Exercise.
Everything from the line containing "[0:03.00-0:04.00]" through the last line of the entries needs to be repeated exactly. Pictures must be left out.
Segment Start: Available records
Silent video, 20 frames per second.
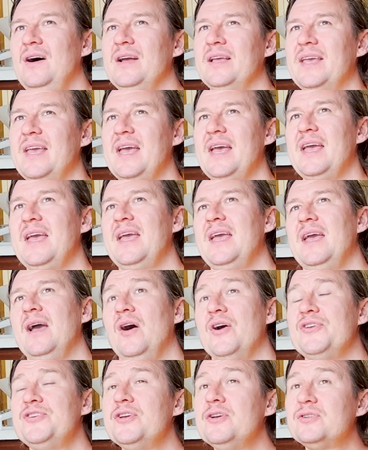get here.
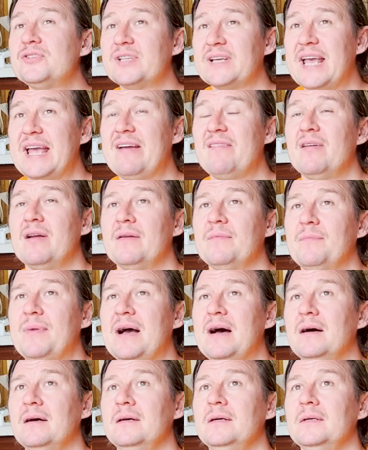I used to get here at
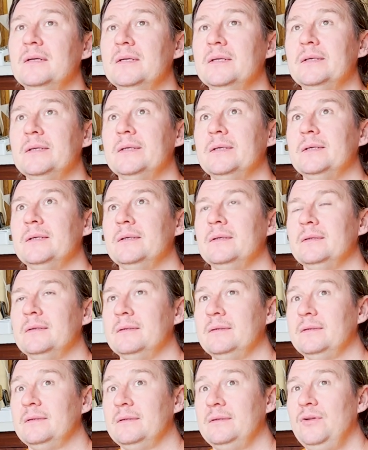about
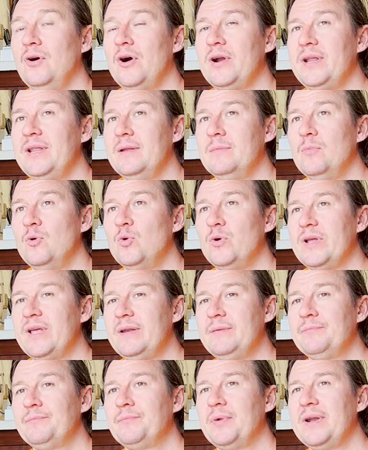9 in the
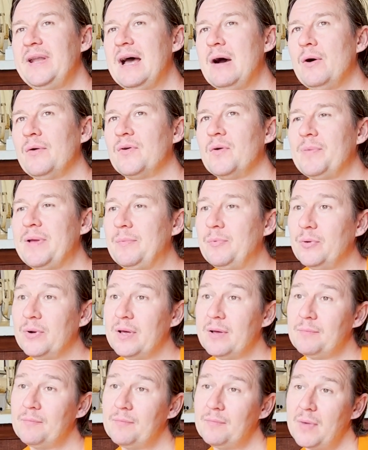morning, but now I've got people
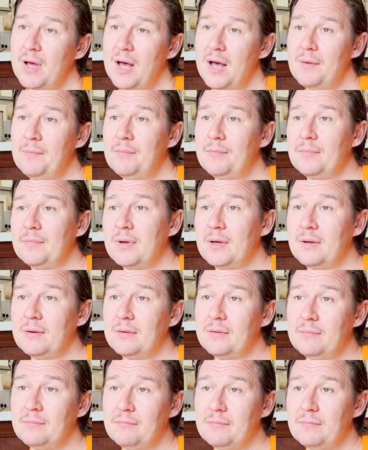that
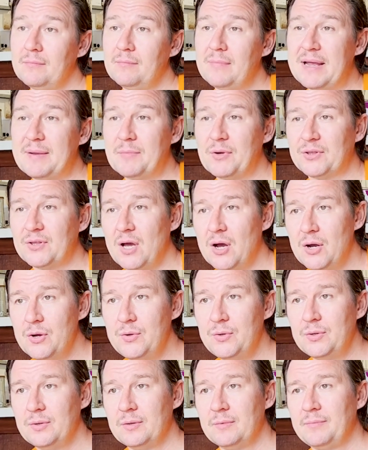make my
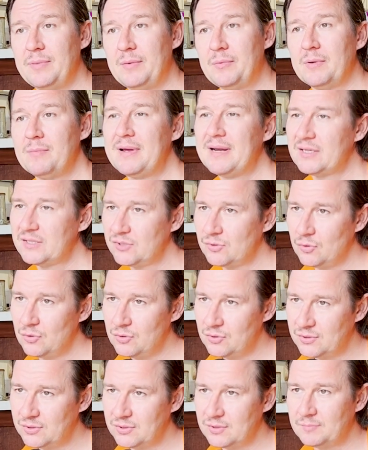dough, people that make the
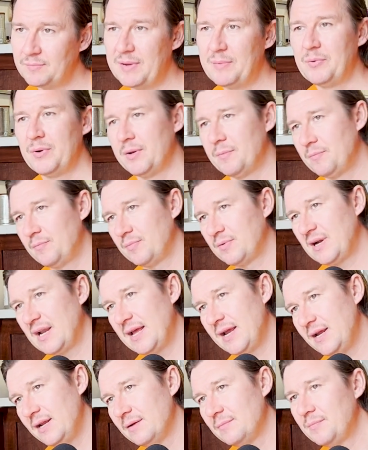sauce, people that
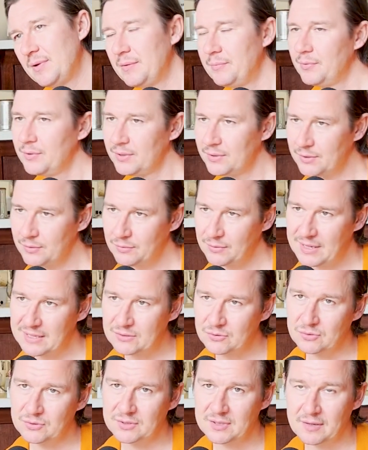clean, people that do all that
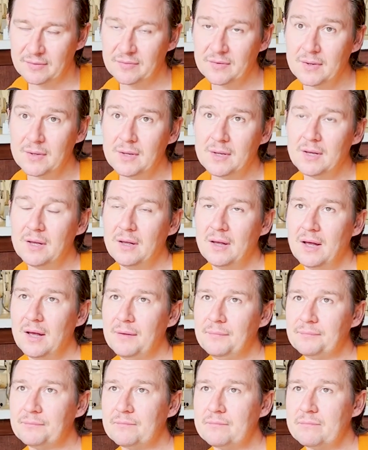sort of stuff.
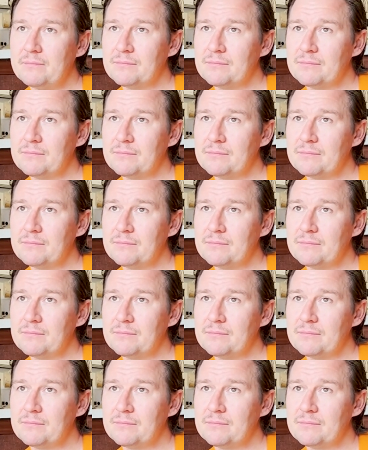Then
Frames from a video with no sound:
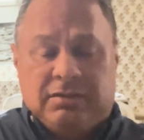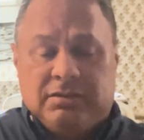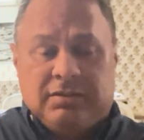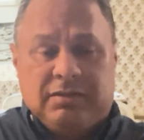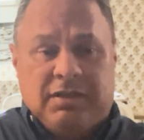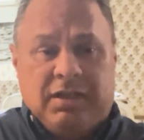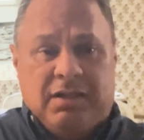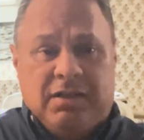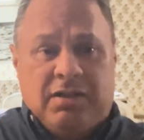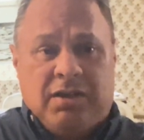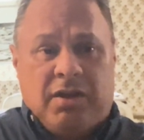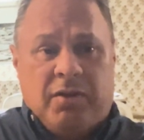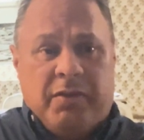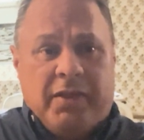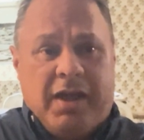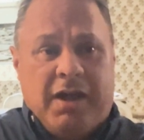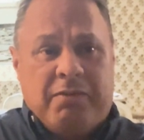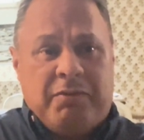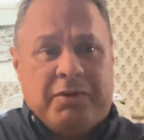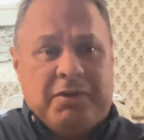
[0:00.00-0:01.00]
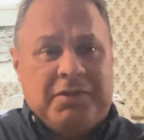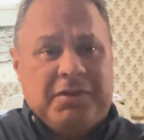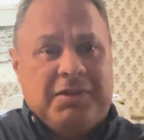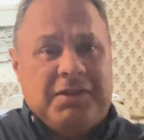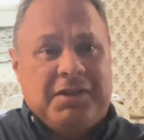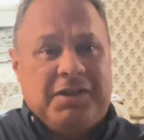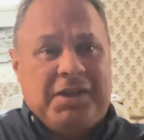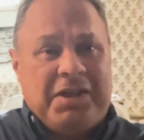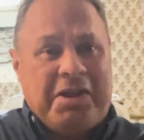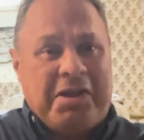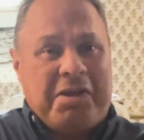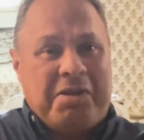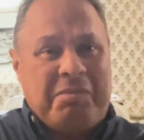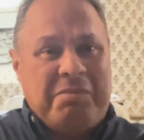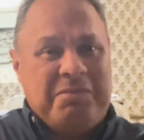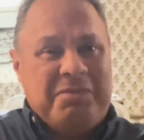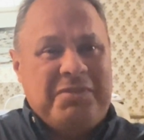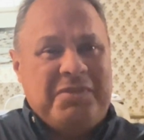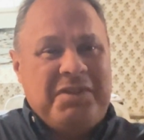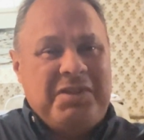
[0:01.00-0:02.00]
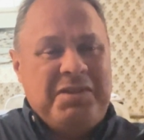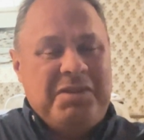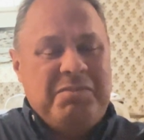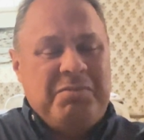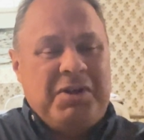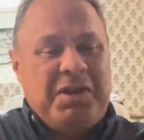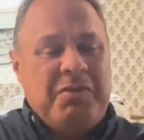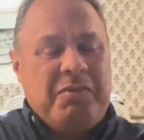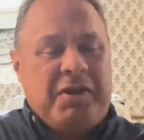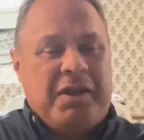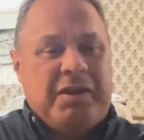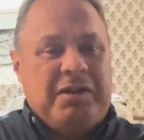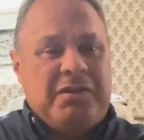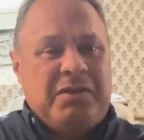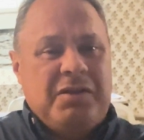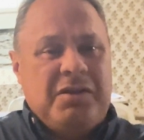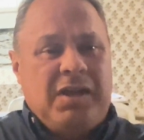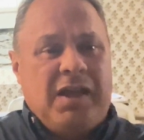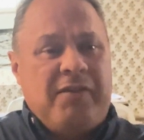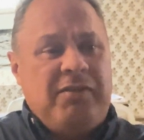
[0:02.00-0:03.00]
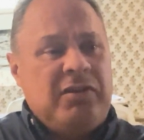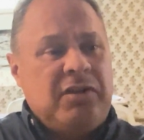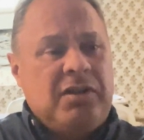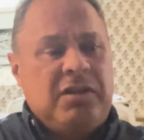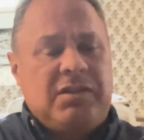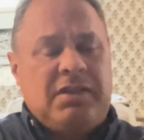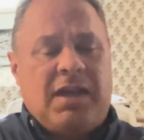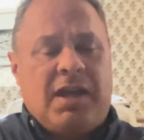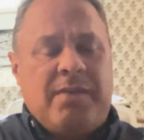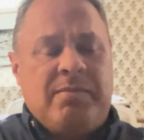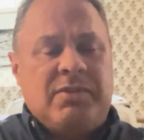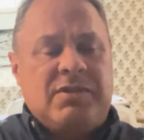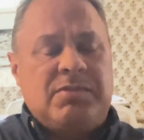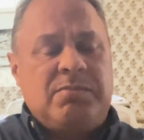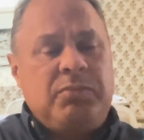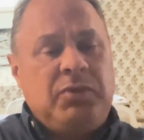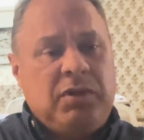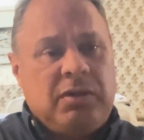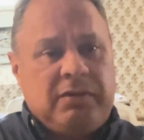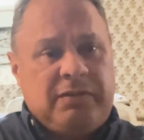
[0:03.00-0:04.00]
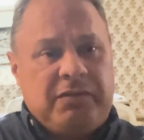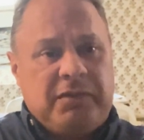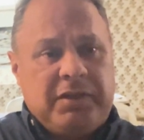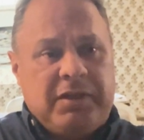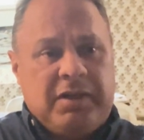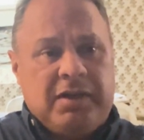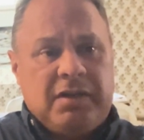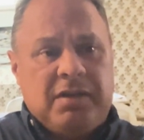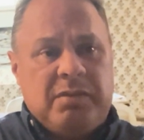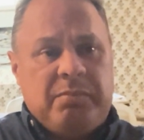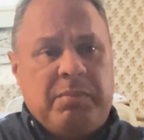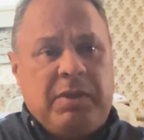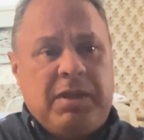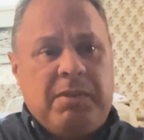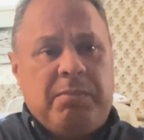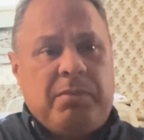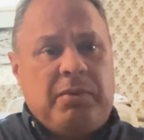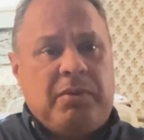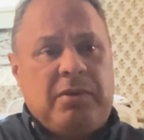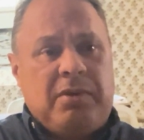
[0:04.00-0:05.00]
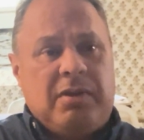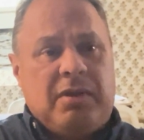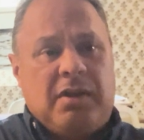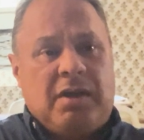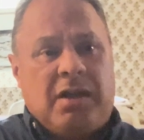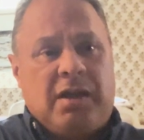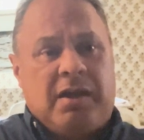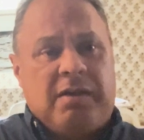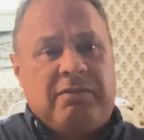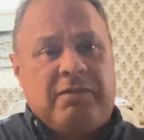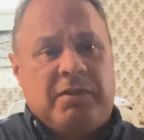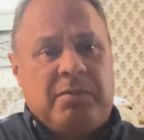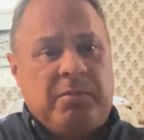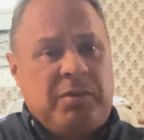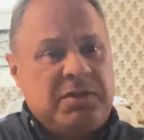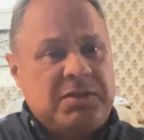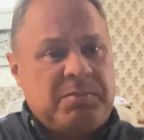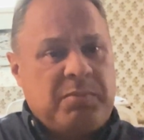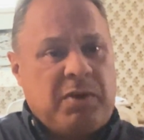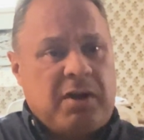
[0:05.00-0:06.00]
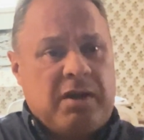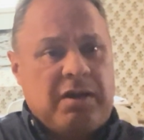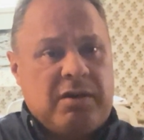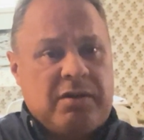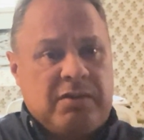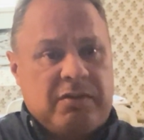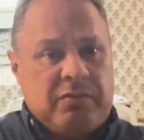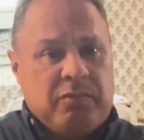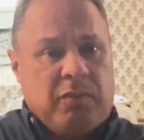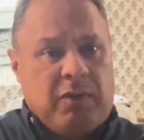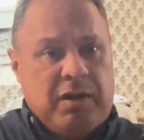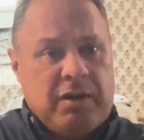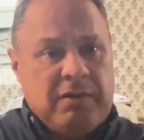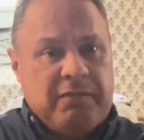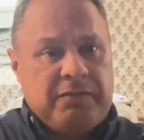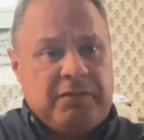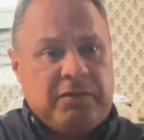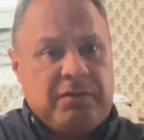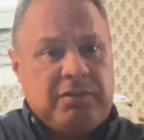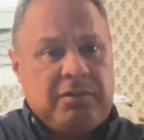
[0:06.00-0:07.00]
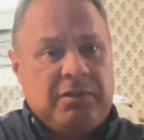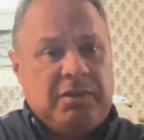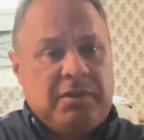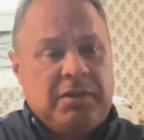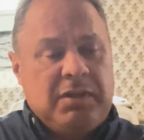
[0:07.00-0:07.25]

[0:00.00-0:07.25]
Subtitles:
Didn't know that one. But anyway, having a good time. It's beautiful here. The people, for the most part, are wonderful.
Segment End: Available records
Result below.
[0:03.00-0:04.00]
[0:04.00-0:05.00]
[0:05.00-0:06.00]
[0:06.00-0:07.00]
[0:07.00-0:07.25]

[0:00.00-0:07.25]
Subtitles:
Didn't know that one. But anyway, having a good time. It's beautiful here. The people, for the most part, are wonderful.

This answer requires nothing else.